2014-10-29 16:02:00

Social network e formazione religiosa. (Don Padrini): "Nulla può restare fuori dalla pastorale, serve meno diffidenza"


"La nostra vita è una vita unitaria, fatta di relazioni, che si realizza nelle relazioni. I social sono semplicemente dei luoghi dove si realizzano le nostre relazioni. Quando questi rovinano la nostra percezione di vita comunitaria, allora vuol dire che sono diventati un luogo di fuga. E' solo allora che dobbiamo preoccuparci, quando la rete rischia di costruire una vita parallela. Ma ciò si verifica in genere quando abbiamo già dei problemini a monte, e i media digitali in quei casi non fanno altro che amplificare atteggiamenti già sbilanciati, sfruttando alcune dinamiche non pienamente veritative che pure la rete può innescare". Don Paolo Padrini, sacerdote esperto di cultura digitale e autore del libro "Social Network e formazione religiosa. Una guida pratica" (Ed. San Paolo), anticipa ai nostri microfoni l'intervento che terrà proprio su questi temi alla Pontificia Università Lateranense. 

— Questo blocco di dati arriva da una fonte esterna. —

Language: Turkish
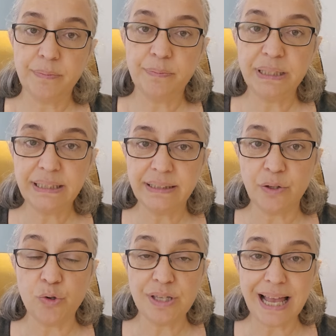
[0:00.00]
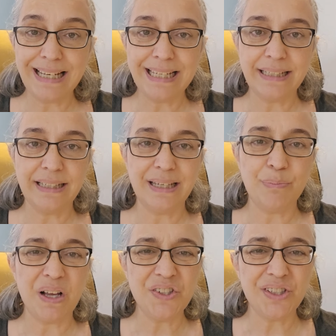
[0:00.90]
Bakın özellikle
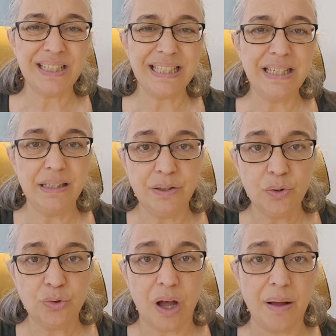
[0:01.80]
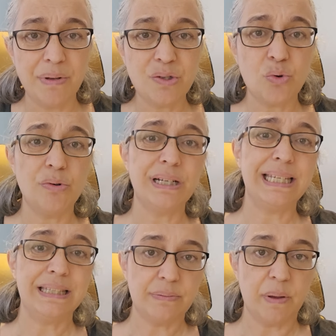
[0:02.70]
başta gidiyordu ama sonra
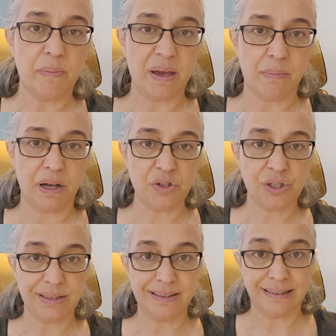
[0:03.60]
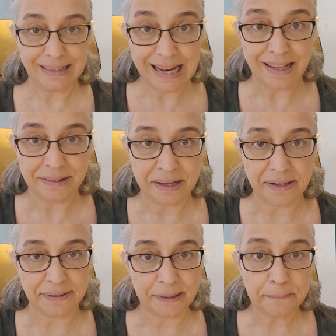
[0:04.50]
gitmemeye başladı
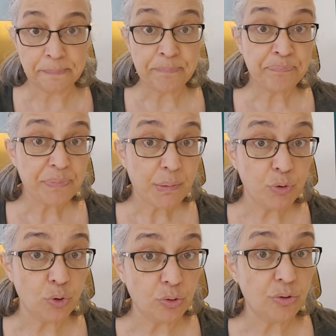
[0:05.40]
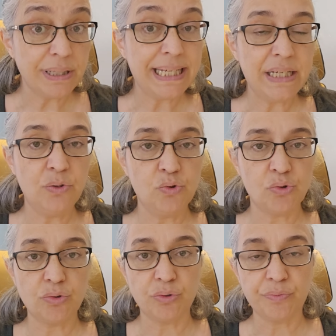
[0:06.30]
denenlerde bu konuda iyi
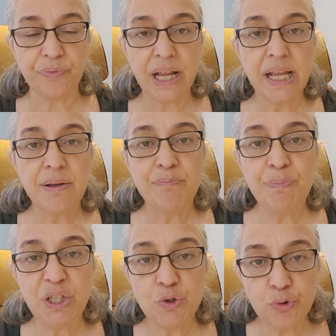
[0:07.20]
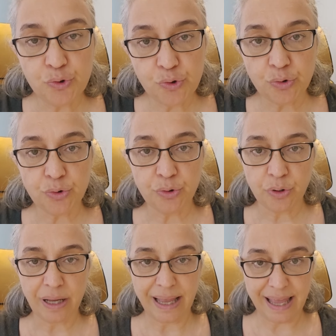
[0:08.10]
düşünün. Bir çocuk
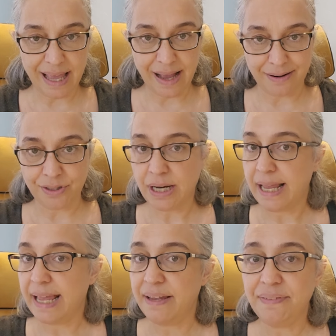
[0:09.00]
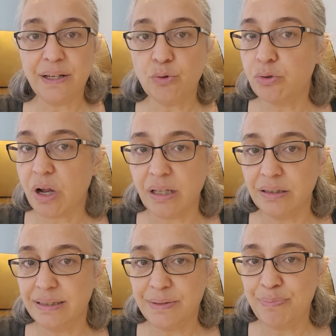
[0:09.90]
eğer evde
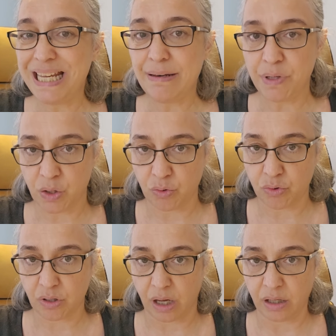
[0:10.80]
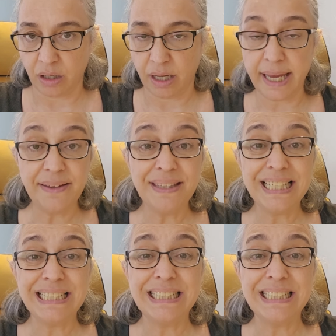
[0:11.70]
kuralları bilmiyorsa, evde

"I social aggiungono delle possibilità, avvicinano le periferie al centro. Sono in fondo un modo attraverso cui il Signore ci scrolla per farci uscire dai nostri ambienti spesso un po’ asfittici. Ci sono esperienze di religiosi che usano la rete in modo intelligente e creativo - sottolinea Padrini - ma in generale credo che ci sia bisogno per noi di una formazione integrata. I timori dei rettori di seminari circa il fatto che i seminaristi passino troppo tempo in rete può essere legittimo ma mi viene da chiedere: 'quanto è presente per esempio questo tema a pieno titolo negli incontri sulla formazione umana?'. Se non un tabù - precisa il religioso - c’è quantomeno ancora tanta strada da fare". 

"Nulla per noi preti può rimanere fuori da un contesto pastorale", riprende Padrini. "E' quando iniziamo a separare le cose della nostra vita, che qualcosa comincia a non funzionare. E il rischio è che qualcosa vada a finire nei ghetti e ammuffisce". 

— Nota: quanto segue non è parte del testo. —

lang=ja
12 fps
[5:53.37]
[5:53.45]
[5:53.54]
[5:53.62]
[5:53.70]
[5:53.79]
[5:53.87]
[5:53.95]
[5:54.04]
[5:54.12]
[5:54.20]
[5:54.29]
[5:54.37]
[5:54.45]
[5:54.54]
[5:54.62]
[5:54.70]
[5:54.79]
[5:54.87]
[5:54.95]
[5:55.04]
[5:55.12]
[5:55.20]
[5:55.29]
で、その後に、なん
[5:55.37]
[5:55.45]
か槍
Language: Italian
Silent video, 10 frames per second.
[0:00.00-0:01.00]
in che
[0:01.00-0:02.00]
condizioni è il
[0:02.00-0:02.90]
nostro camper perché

"Sono molto numerosi i gruppi di preghiera online. Se guardiamo bene, la preghiera è proprio la cosa più virtuale che c’è ma anche la più reale. Non si tocca ma è potente, non si vede ma è presente. E allora ritengo che le esperienze di preghiera in rete siano quelle più rilevanti e feconde, che aiuteranno a fare maggiormente la sintesi, esperienze calde, in cui viviamo peraltro la responsabilità del linguaggio. Perché bisogna evitare - conclude - che le nostre parole facciano diventare la preghiera una cosa troppo umana, troppo ristretta, una ideologia". 

Ma è un luogo comune pensare che se sei un prete che usi molto i social, hai più appeal presso i giovani? "Sì, è un luogo comune. Ciò che serve davvero è la presenza piuttosto che la presa. Non appeal ma testimonianza".